» Stored data
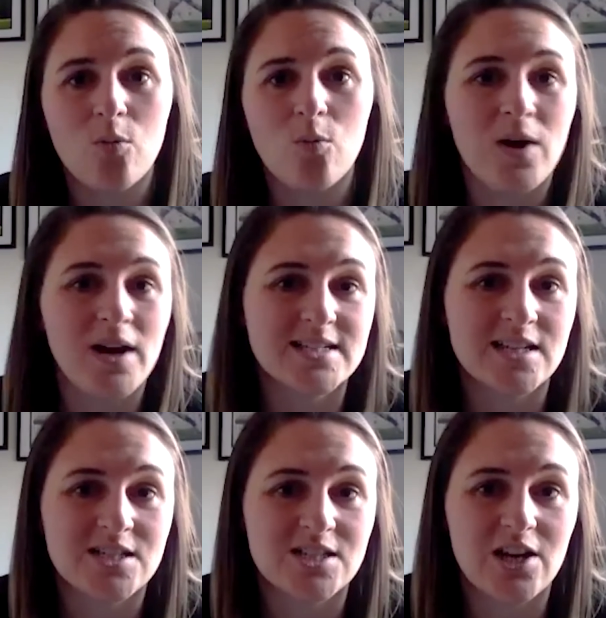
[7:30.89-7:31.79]

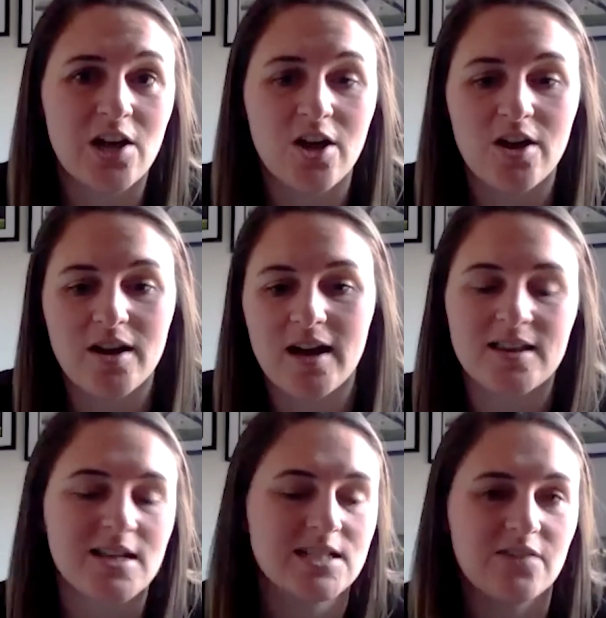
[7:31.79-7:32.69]
willingness to learn, and I
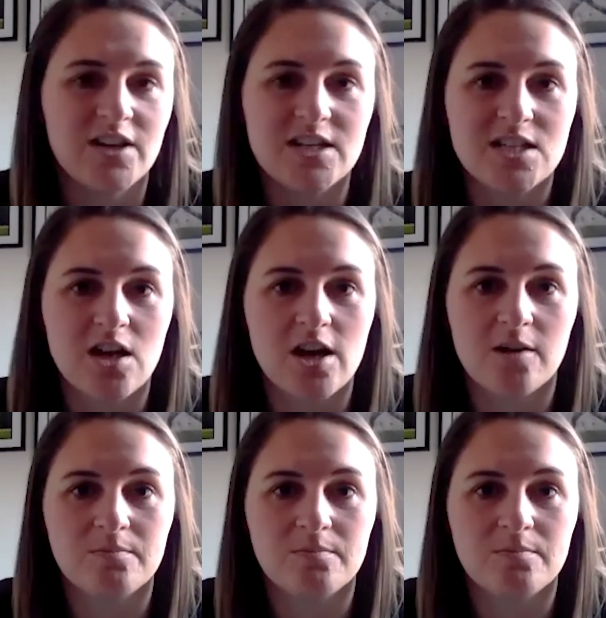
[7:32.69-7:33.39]
think definitely desire.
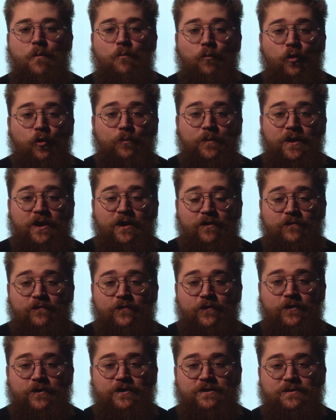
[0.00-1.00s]
more
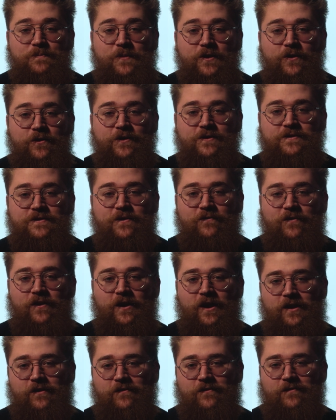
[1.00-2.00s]
meaningful experience of
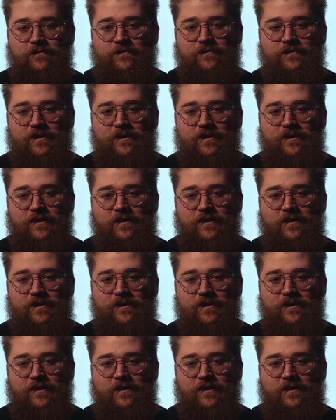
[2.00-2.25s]
life,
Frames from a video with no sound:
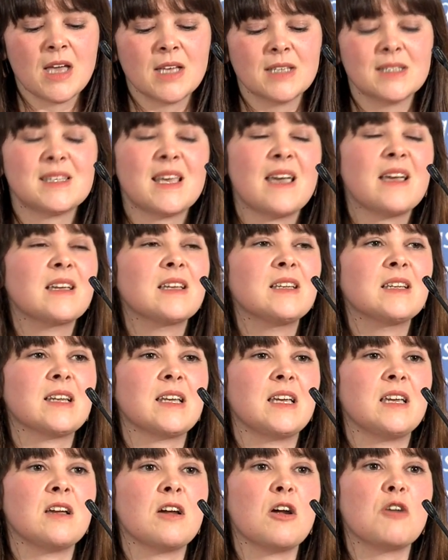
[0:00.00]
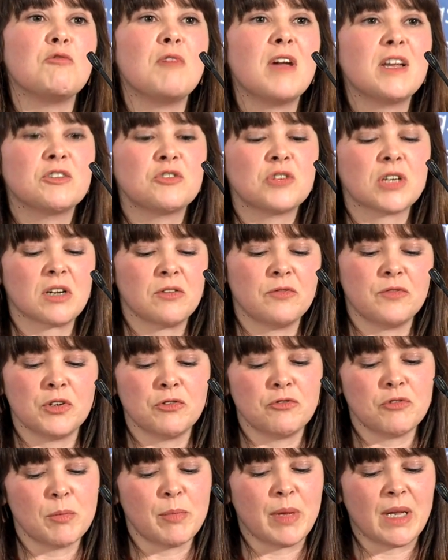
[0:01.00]
Secondly, a rhetoric of
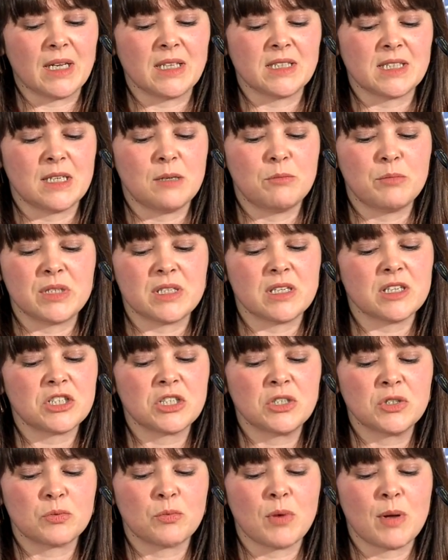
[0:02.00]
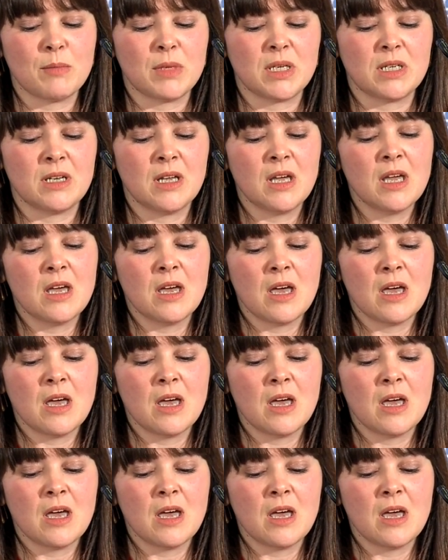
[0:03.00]
vulnerability positions women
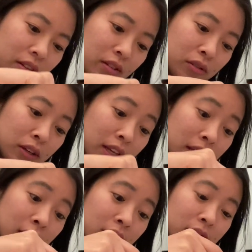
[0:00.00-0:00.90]
I was gonna
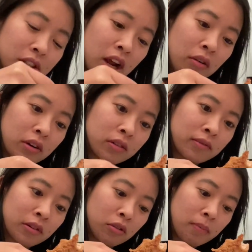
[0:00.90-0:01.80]
eat, shower,
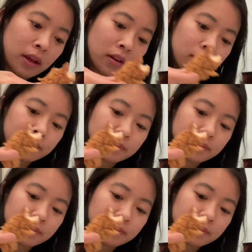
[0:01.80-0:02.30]
go to bed,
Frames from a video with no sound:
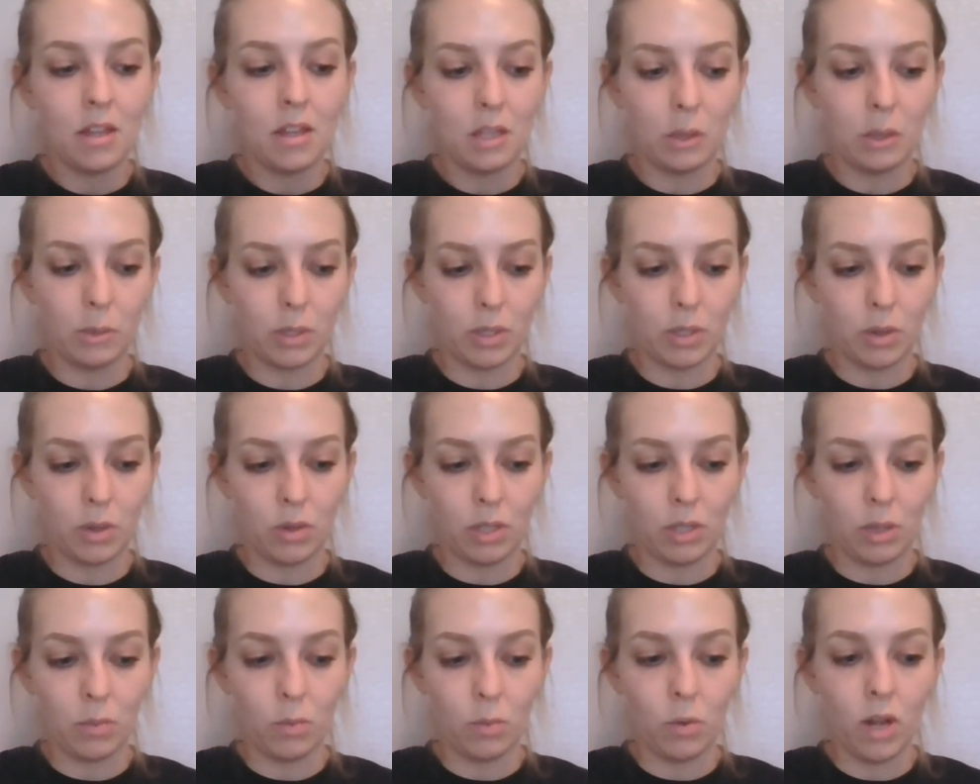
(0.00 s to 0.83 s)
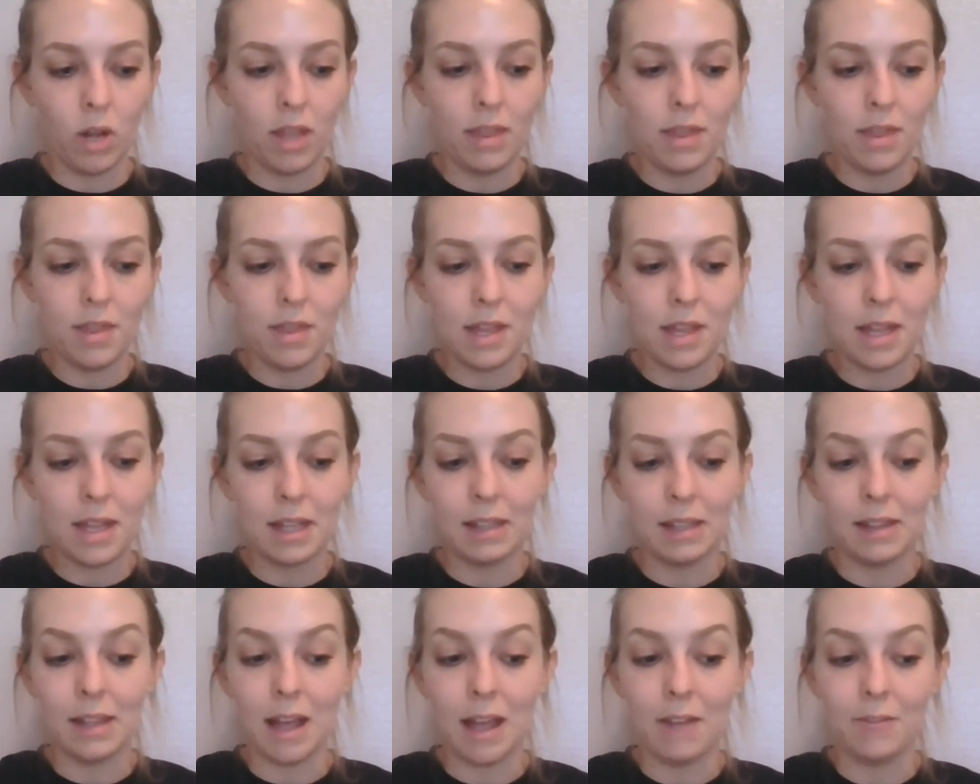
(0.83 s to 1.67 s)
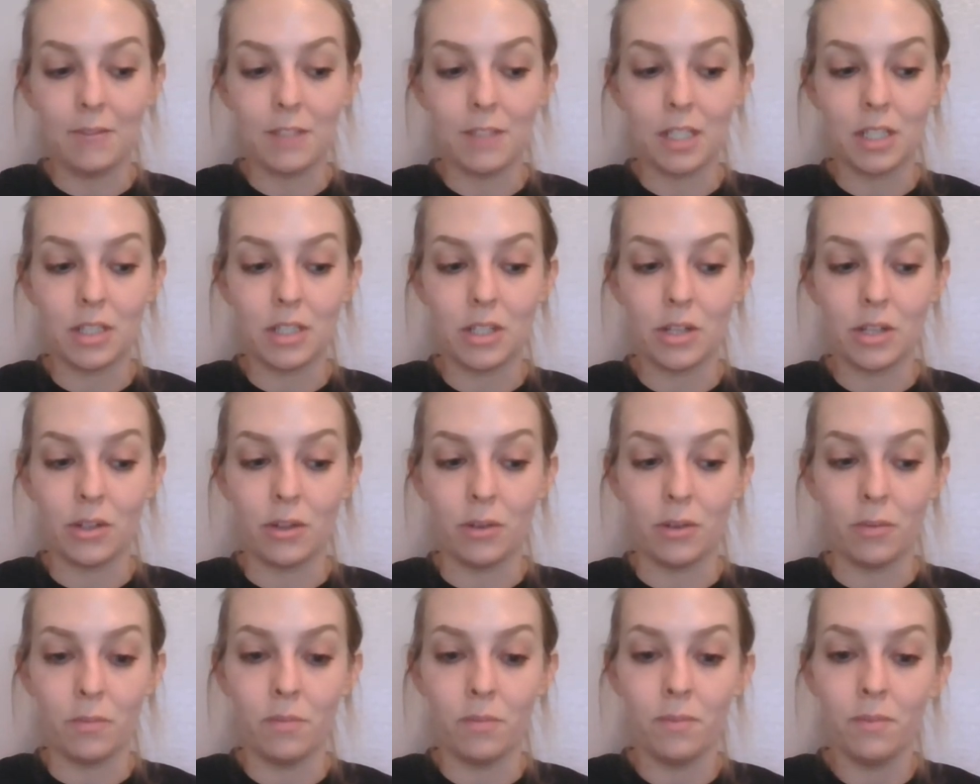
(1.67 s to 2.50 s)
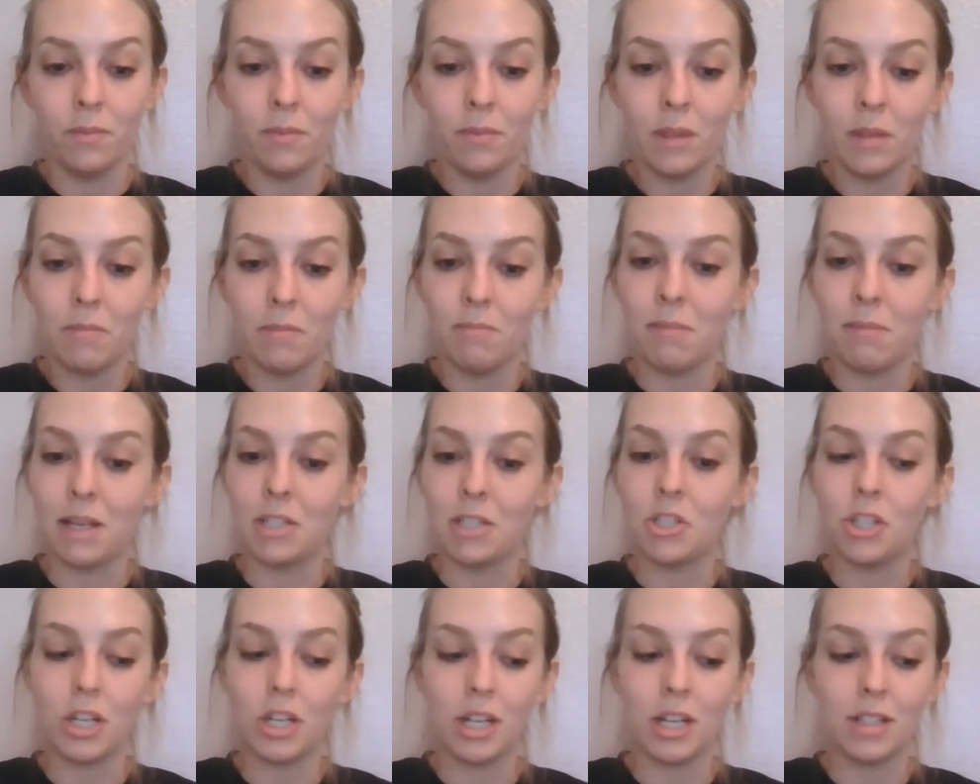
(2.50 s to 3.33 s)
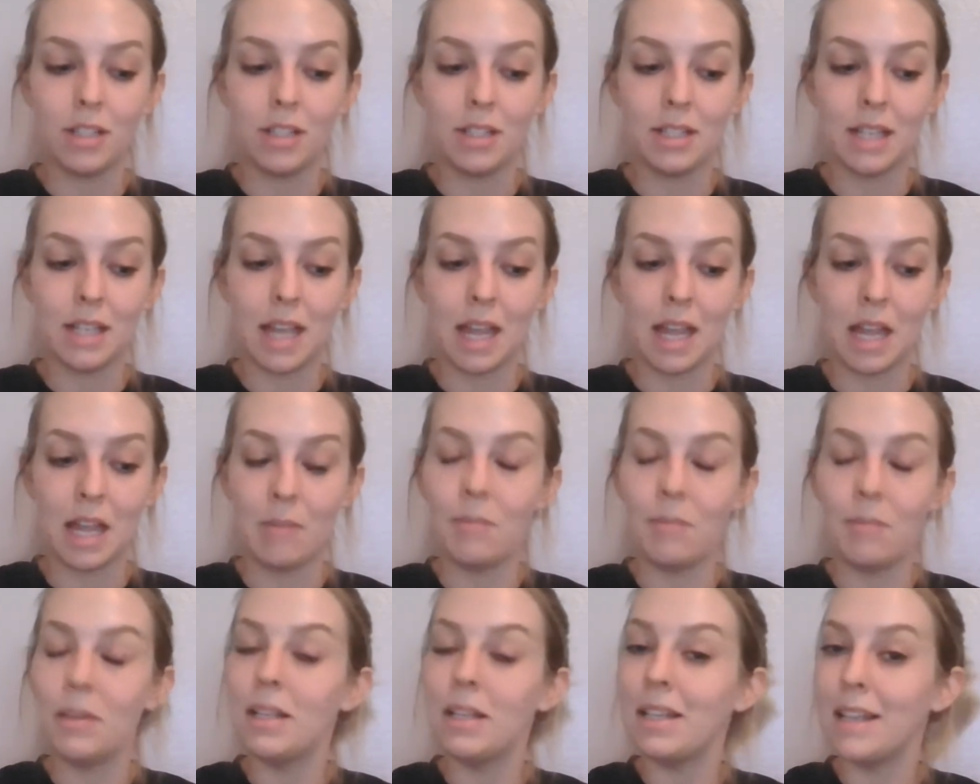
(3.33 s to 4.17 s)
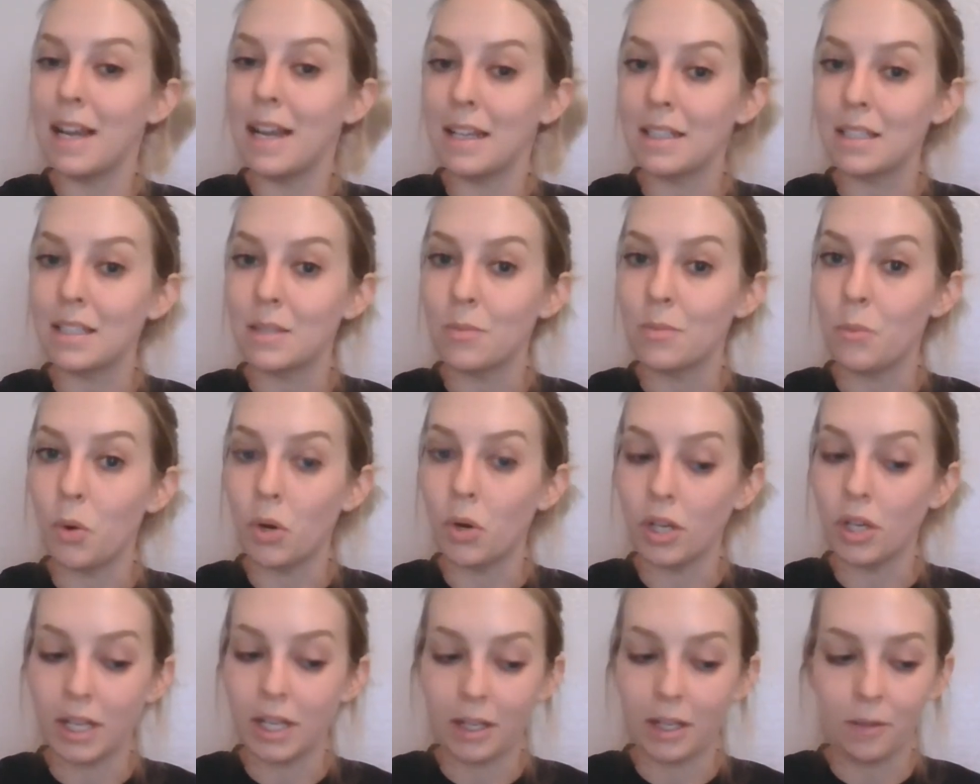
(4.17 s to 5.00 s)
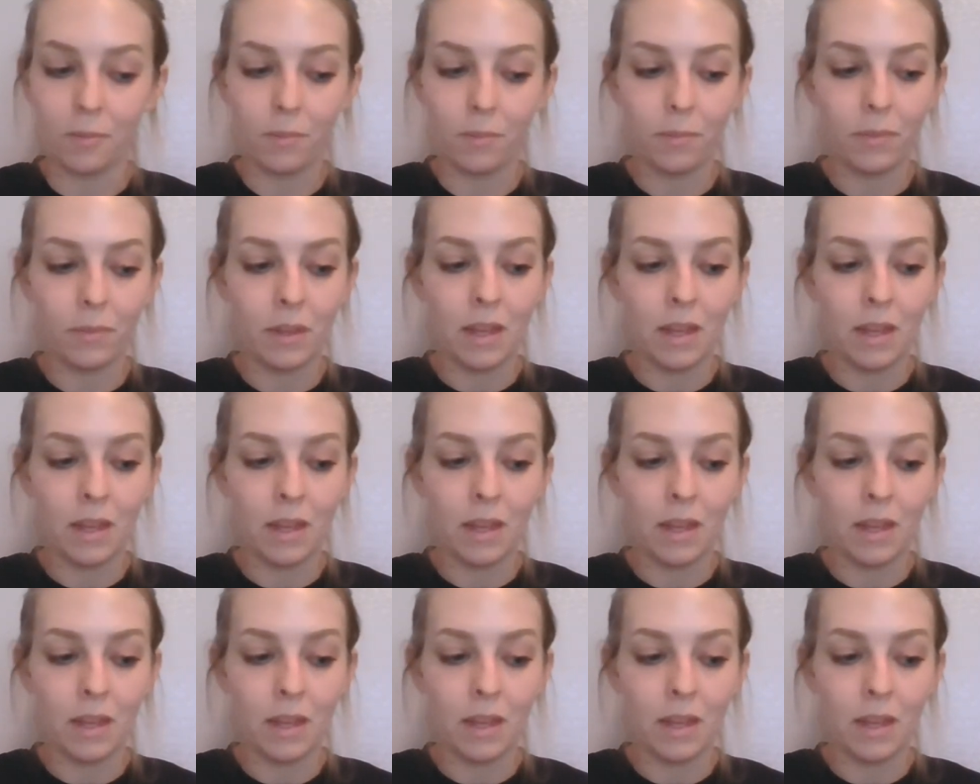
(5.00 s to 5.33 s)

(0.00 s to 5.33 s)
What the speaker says: There was only one thing left to do. My chance came next morning.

» What is needed
Restate word for word the lines starting at the one that contains "(2.50 s to 3.33 s)" and ending at the last line of the data. Skip every picture.

» Answer to this exercise
(2.50 s to 3.33 s)
(3.33 s to 4.17 s)
(4.17 s to 5.00 s)
(5.00 s to 5.33 s)

(0.00 s to 5.33 s)
What the speaker says: There was only one thing left to do. My chance came next morning.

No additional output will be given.